Plasma virus concentrations after SIVsmE660 infection. Vaccinees (A) (solid blue lines) and controls (B) (dashed red lines) were infected after up to five low-dose mucosal challenges and up to six high-dose challenges (Table 2). The solid line on each graph indicates a viral load of 10⁶ copy eq/ml; the dashed line is the limit of detection for our viral load assay (30 copy eq/ml). Animals receiving high doses are indicated with an asterisk after the animal's identification number. Animal r02012 had extremely high viral loads and was sent to necropsy after 10 weeks of infection, as indicated by a symbol (†). (C) Means of the viral load for infected animals. This is the graphical representation of the data presented in Table 3. Chronic viral loads were determined for the range from 6 weeks to 20 weeks postinfection.

FIG. 3.

(A) Composite SIVsmE660 tree from vaccinated animals. Neighbor-joining tree includes inoculum sequences (black) which, together with numerous unique transmitted viruses, are distributed throughout the tree. Transmitted viruses are represented by discrete, low-diversity lineages which are color coded and labeled with animal designations and the number of transmitted/founder viruses. Sequences with enriched APOBEC-mediated G-to-A mutations are indicated by red asterisks. (B) Composite SIVsmE660 tree from control animals. The neighbor-joining tree includes inoculum sequences (black) which, together with numerous unique transmitted viruses, are distributed throughout the tree. Transmitted viruses are represented by discrete, low-diversity lineages which are color coded and labeled with animal designations and the number of transmitted/founder viruses. Sequences with enriched APOBEC-mediated G-to-A mutations are indicated by red asterisks.

FIG. 4.

Representative anamnestic vaccine-induced immune responses in the vaccinees. All vaccinees made CD8⁺ T-cell responses to several epitopes, including some restricted by the MHC-I molecule Mamu-A*02. In the interest of space, we are showing only two of the vaccinees in this figure; data from the remaining vaccinees are shown elsewhere (see Fig.
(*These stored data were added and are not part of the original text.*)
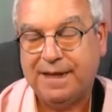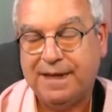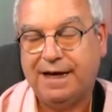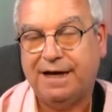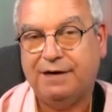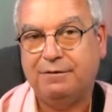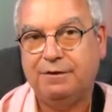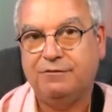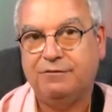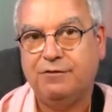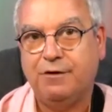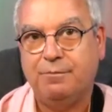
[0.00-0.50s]

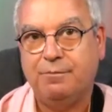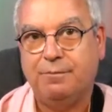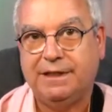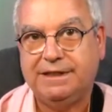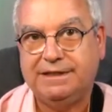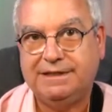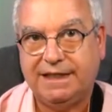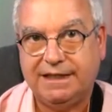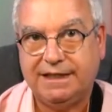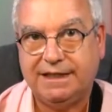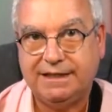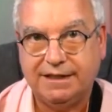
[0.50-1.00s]
However, my
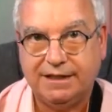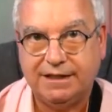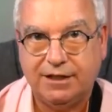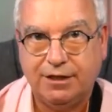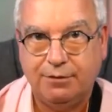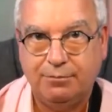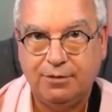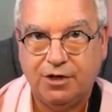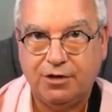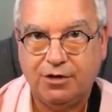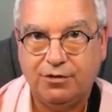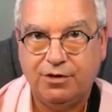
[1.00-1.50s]
dad had
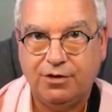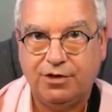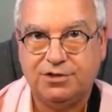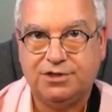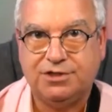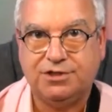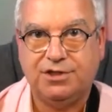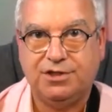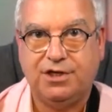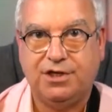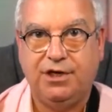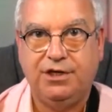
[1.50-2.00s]
come
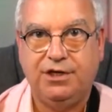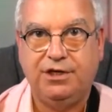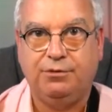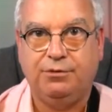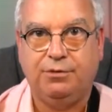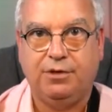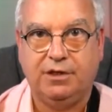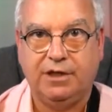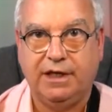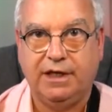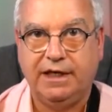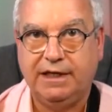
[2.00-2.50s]
across a
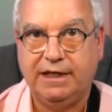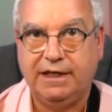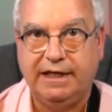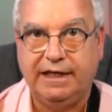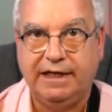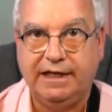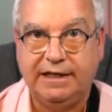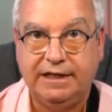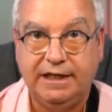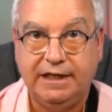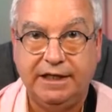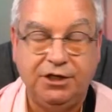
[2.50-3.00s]

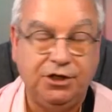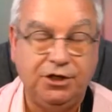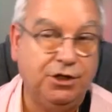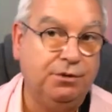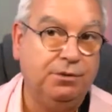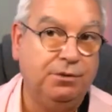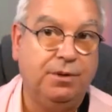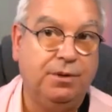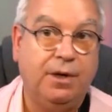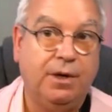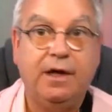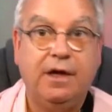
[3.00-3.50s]
ukulele and he
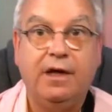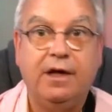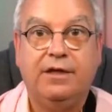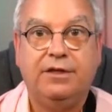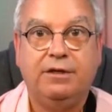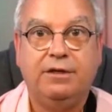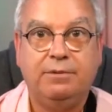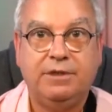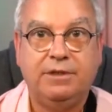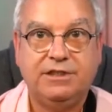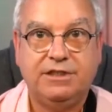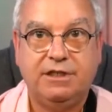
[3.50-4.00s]
knew
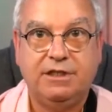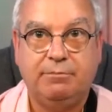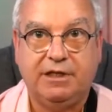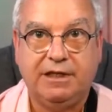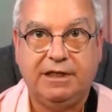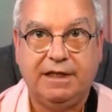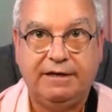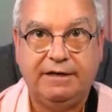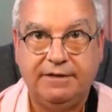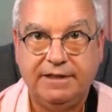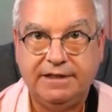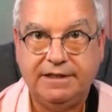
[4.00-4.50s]
there were
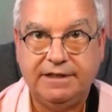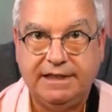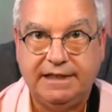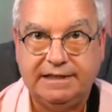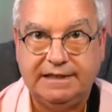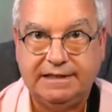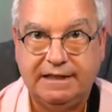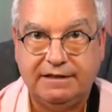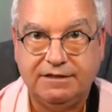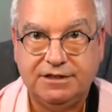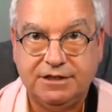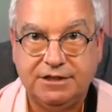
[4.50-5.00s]

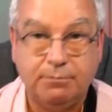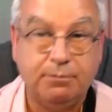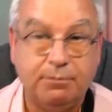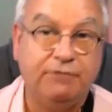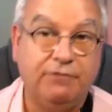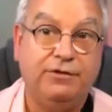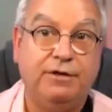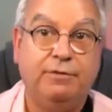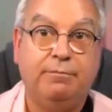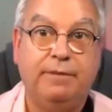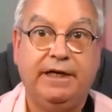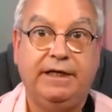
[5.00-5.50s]
similarities. Now, some of
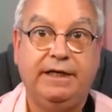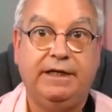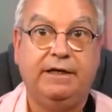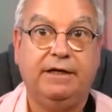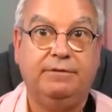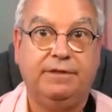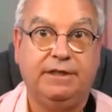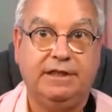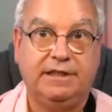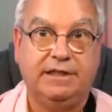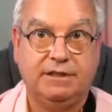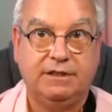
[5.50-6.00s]
you may
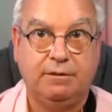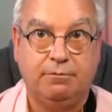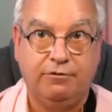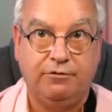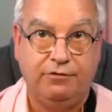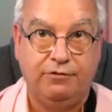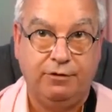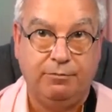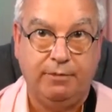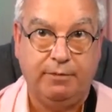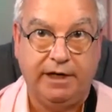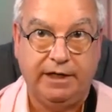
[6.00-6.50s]
know this, some
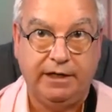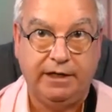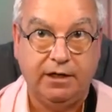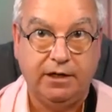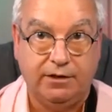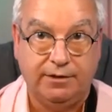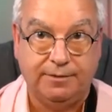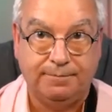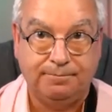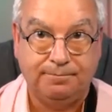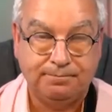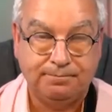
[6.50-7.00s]
of you may not.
S3 in the supplemental material). Whole-PBMC responses are indicated by blue bars, with responses postchallenge indicated in dark blue and responses observed immediately prior to challenge indicated in light blue. Responses observed in PBMCs depleted of CD8⁺ cells (red) are likely mediated by CD4⁺ T cells. CD8⁺ cell depletion was typically 99% complete (data not shown). Dark red bars indicate responses observed postchallenge, whereas light red bars indicate responses present immediately prior to the challenge. Green bars represent responses to minimal optimal peptides that bind to Mamu-A*02. As indicated in Table S1 in the supplemental material, some of these epitopes are conserved between SIVmac239 and SIVsmE660, whereas others have several substitutions, some of which could affect T-cell recognition. Again, light green bars indicate responses observed prior to the challenge, whereas dark green bars indicate anamnestic responses. Most anamnestic response analyses were performed at 14 to 15 days postinfection. For a couple of the animals (r00061, r02103), these assays were delayed to 21 days postinfection due to the very low viral loads observed.